TASK GOAL: Every record below must be returned exactly as it was received.

Stored data entries:
- Opening Delimiter -

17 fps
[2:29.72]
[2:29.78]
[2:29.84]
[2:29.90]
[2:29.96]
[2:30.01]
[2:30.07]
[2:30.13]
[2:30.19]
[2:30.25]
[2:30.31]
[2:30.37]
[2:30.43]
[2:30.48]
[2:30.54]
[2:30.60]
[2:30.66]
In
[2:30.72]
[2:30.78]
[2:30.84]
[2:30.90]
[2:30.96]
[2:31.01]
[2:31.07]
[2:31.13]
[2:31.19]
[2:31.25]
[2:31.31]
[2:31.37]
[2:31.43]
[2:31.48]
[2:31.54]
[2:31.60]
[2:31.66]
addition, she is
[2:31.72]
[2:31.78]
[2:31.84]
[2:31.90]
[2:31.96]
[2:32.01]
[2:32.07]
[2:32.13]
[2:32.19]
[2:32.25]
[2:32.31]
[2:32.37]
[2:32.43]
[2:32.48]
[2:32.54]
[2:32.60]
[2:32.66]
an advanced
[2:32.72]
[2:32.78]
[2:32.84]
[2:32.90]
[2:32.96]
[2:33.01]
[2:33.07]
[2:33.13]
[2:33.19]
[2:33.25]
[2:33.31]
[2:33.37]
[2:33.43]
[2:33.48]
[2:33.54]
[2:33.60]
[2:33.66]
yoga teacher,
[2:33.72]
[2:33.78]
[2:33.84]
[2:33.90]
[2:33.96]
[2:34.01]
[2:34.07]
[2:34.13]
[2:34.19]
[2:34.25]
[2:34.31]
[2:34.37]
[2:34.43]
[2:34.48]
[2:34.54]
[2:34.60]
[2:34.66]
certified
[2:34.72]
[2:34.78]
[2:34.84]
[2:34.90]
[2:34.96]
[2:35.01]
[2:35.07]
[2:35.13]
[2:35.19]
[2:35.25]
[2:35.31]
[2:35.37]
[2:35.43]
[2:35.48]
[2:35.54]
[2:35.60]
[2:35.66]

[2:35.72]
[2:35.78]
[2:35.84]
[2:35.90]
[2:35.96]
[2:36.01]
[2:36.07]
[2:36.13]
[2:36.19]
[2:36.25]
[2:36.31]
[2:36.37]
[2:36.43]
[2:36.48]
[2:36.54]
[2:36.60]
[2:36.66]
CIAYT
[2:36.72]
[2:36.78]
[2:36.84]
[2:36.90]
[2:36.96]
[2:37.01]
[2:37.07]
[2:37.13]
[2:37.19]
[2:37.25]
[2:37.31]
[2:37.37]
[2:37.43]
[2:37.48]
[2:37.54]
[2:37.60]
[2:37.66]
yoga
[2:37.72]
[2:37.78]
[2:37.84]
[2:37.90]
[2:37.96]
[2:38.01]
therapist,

- Closing Delimiter -

FINAL ANSWER:
17 fps
[2:29.72]
[2:29.78]
[2:29.84]
[2:29.90]
[2:29.96]
[2:30.01]
[2:30.07]
[2:30.13]
[2:30.19]
[2:30.25]
[2:30.31]
[2:30.37]
[2:30.43]
[2:30.48]
[2:30.54]
[2:30.60]
[2:30.66]
In
[2:30.72]
[2:30.78]
[2:30.84]
[2:30.90]
[2:30.96]
[2:31.01]
[2:31.07]
[2:31.13]
[2:31.19]
[2:31.25]
[2:31.31]
[2:31.37]
[2:31.43]
[2:31.48]
[2:31.54]
[2:31.60]
[2:31.66]
addition, she is
[2:31.72]
[2:31.78]
[2:31.84]
[2:31.90]
[2:31.96]
[2:32.01]
[2:32.07]
[2:32.13]
[2:32.19]
[2:32.25]
[2:32.31]
[2:32.37]
[2:32.43]
[2:32.48]
[2:32.54]
[2:32.60]
[2:32.66]
an advanced
[2:32.72]
[2:32.78]
[2:32.84]
[2:32.90]
[2:32.96]
[2:33.01]
[2:33.07]
[2:33.13]
[2:33.19]
[2:33.25]
[2:33.31]
[2:33.37]
[2:33.43]
[2:33.48]
[2:33.54]
[2:33.60]
[2:33.66]
yoga teacher,
[2:33.72]
[2:33.78]
[2:33.84]
[2:33.90]
[2:33.96]
[2:34.01]
[2:34.07]
[2:34.13]
[2:34.19]
[2:34.25]
[2:34.31]
[2:34.37]
[2:34.43]
[2:34.48]
[2:34.54]
[2:34.60]
[2:34.66]
certified
[2:34.72]
[2:34.78]
[2:34.84]
[2:34.90]
[2:34.96]
[2:35.01]
[2:35.07]
[2:35.13]
[2:35.19]
[2:35.25]
[2:35.31]
[2:35.37]
[2:35.43]
[2:35.48]
[2:35.54]
[2:35.60]
[2:35.66]

[2:35.72]
[2:35.78]
[2:35.84]
[2:35.90]
[2:35.96]
[2:36.01]
[2:36.07]
[2:36.13]
[2:36.19]
[2:36.25]
[2:36.31]
[2:36.37]
[2:36.43]
[2:36.48]
[2:36.54]
[2:36.60]
[2:36.66]
CIAYT
[2:36.72]
[2:36.78]
[2:36.84]
[2:36.90]
[2:36.96]
[2:37.01]
[2:37.07]
[2:37.13]
[2:37.19]
[2:37.25]
[2:37.31]
[2:37.37]
[2:37.43]
[2:37.48]
[2:37.54]
[2:37.60]
[2:37.66]
yoga
[2:37.72]
[2:37.78]
[2:37.84]
[2:37.90]
[2:37.96]
[2:38.01]
therapist,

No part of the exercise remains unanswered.